鄭妙穎笑,「我家來邊城這幾年,咱們最投機。我就不跟你說請字了,只管打扮得漂漂亮亮的過來。」
「不用姐姐說,我也得用心打扮,免得丟了姐姐的面子。」趙長卿又問,「姐姐請的誰做正賓?」
鄭妙穎笑,「是王老夫人。」
趙長卿點頭道,「這城裡再沒有比王老夫人年高德韶的長者了。」說著又是一笑,趙長卿道,「上次楚姐姐及笄,就是王老夫人做的正賓,我做的贊者。
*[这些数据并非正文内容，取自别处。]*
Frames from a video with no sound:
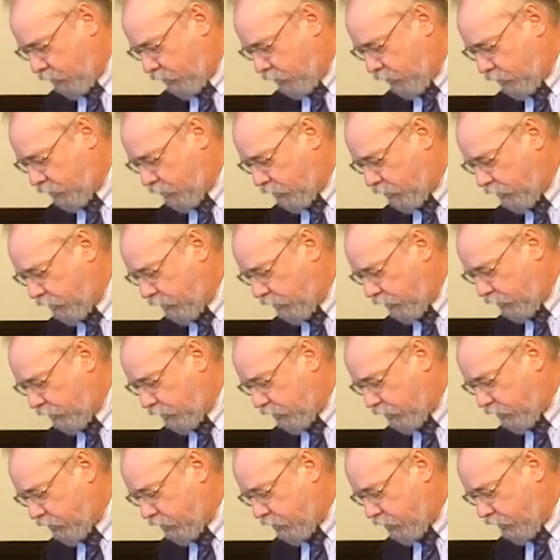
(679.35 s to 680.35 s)
Jesus
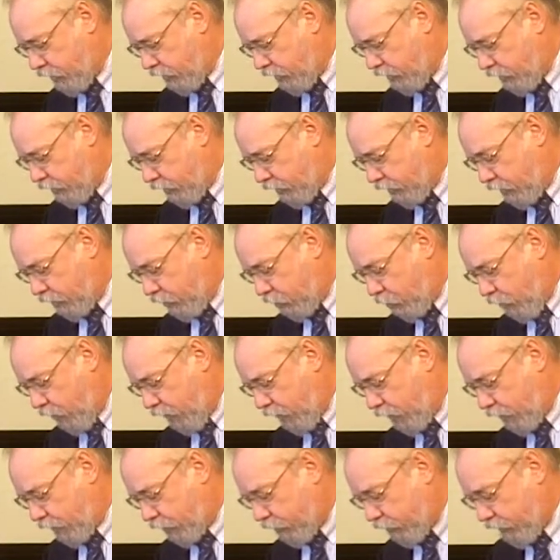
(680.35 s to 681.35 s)
didn't consider
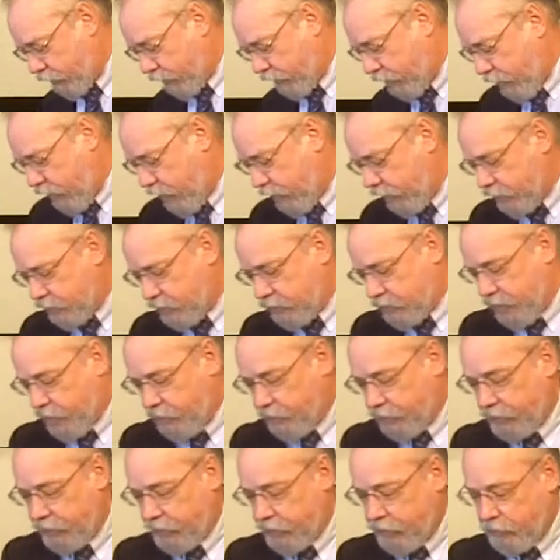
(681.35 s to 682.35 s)
equality with God as
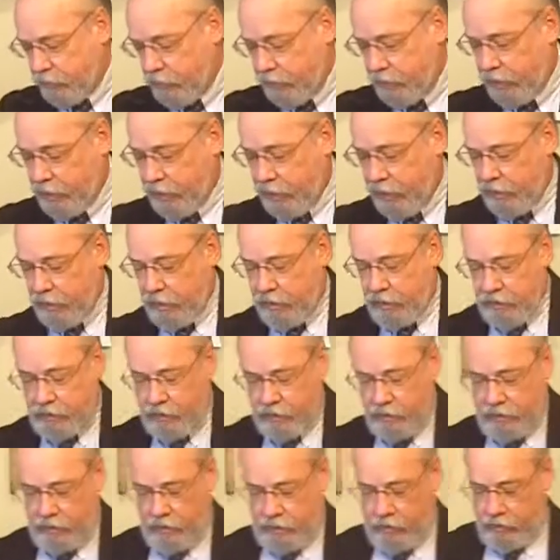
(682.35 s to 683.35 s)
something to be
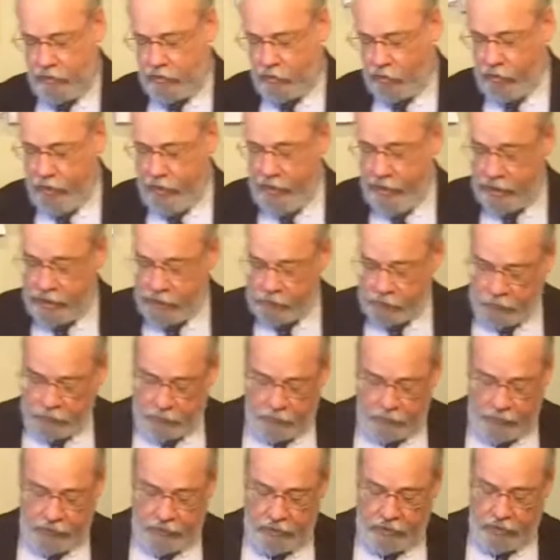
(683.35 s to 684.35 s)
grasped,
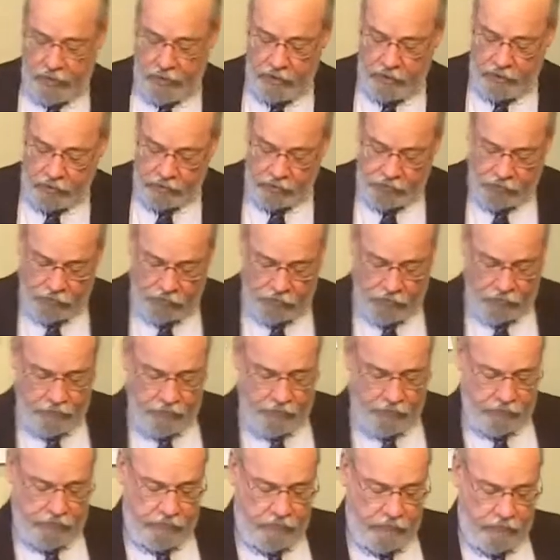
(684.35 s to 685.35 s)
to be clung
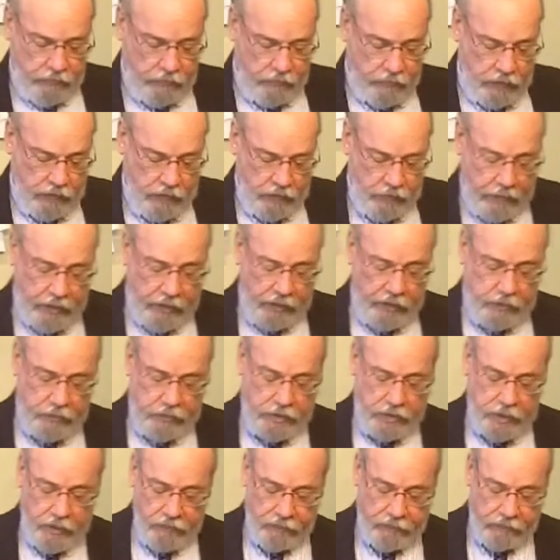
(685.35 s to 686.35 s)
to. He made
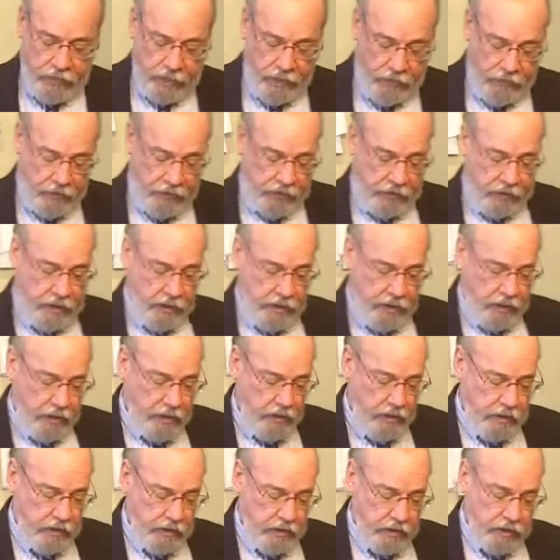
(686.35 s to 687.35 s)
himself nothing,
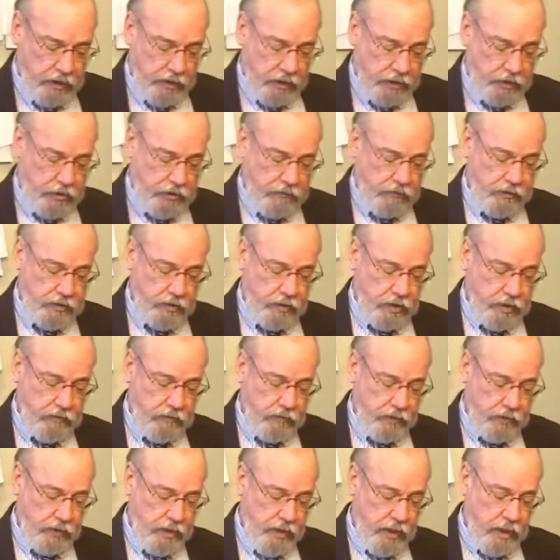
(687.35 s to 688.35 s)
taking on the nature of a
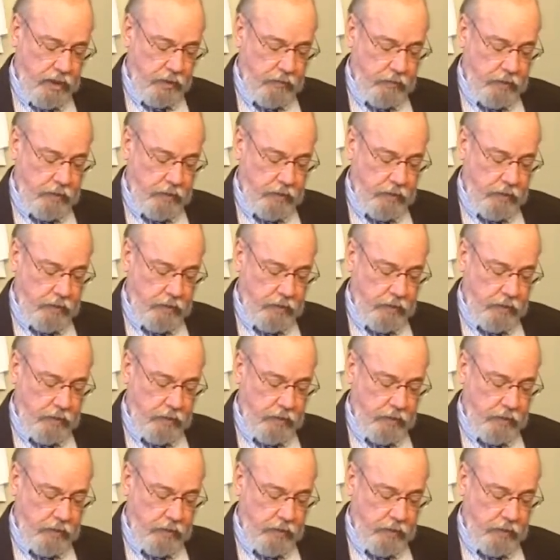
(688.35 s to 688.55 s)
servant,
」
鄭妙穎笑,「這也是緣分了。」
「是啊。」趙長卿笑,「姐姐的及笄禮,我一早就備好了呢。」
「你這個立明人,尋常再比不了的。」鄭妙穎道。
趙長卿笑,「這算什麼立明,不過是把姐妹們的生辰或是重要的日子都記在月份本子上,我時常看看,記在心裡,提前備下罷了。只是,今年姐姐及笄,鄭哥哥偏又不在家。」
鄭妙穎笑,「去年他同宋哥哥李哥哥出去一遭就野了心,今年過了十五就出門了,說是去北涼,跟宋哥哥李哥哥約好的到遼東碰頭。他也記著我的及笄禮,說是會提前回來,不知能不能趕回來。」
趙長卿笑,「說回來,一定會回來的。」
「隨他吧。」鄭妙穎素來豁達,笑,「我是閨中女孩兒,幸而跟著父親遊宦數年,也算長了些見識。哥哥不同於我,他既然能出去,多出去看看才好。男子漢大丈夫,念書識理雖重要,開闊眼界也不可或缺。人哪,有了眼界便有了氣度。以前他年紀小,再者沒有可靠的人相伴,父母不放心,他便沒有遠行過。如今這遇到了宋哥哥李哥哥,他們脾氣相投,年紀相當,難得的緣分。一個及笄禮,無非就是生辰罷了。我哪年不過生辰的?我倒是跟他說了,只管好生出去遊歷一年,別的不必挂念,待年下回來時送我些有趣的禮物便是。」
趙長卿不禁贊道,「姐姐胸襟之開闊,亦不讓鄭哥哥了。」
鄭妙穎笑,「你是個聰明人,不必我說也能明白。一年三百六十天,生辰只是其中一日罷了,這一日,其實並不比其它三百五十九天更重要。只要把每天都過好,生辰不生辰都是一樣的。我是個俗人,自然也願意有人為了慶賀,大家一起玩笑,一起歡樂才好。倘若若因此成為一種束縛,便也不美了。」
鄭妙穎這樣的性子,雖朋友不算多,卻都是與她不錯的朋友。鄭家素不以富貴為美,故此席面兒只是普通,就是請的人也不多,但因有王老夫人坐鎮,氣氛極是不錯。
趙長卿回家后,凌氏問起鄭妙穎的及笄禮來,趙長卿自然說樣樣都好,凌氏笑,「今天咱們五房的七嫂子來說話,我又給你應了件差使,她家閨女卓姐兒今年也到了及笄的年歲,請你去做贊者。」
趙長卿笑,「我做贊者倒做出名氣來了,今年可是做好幾遭贊者了。」
凌氏笑,「人家看你體面,才央了我。又是出頭露臉的事,去吧,咱們一族的族人,祖上還是親的,到時咱們一家子都得去呢。」
趙長卿笑,「我同卓姐姐本就不錯,七大娘又親自來說的,自然要去。就算不請我做贊者,那天也得跟著母親去湊個熱鬧。」
聽著趙長卿這拿三捏四的話,趙蓉在心底很是翻了個大大的白眼。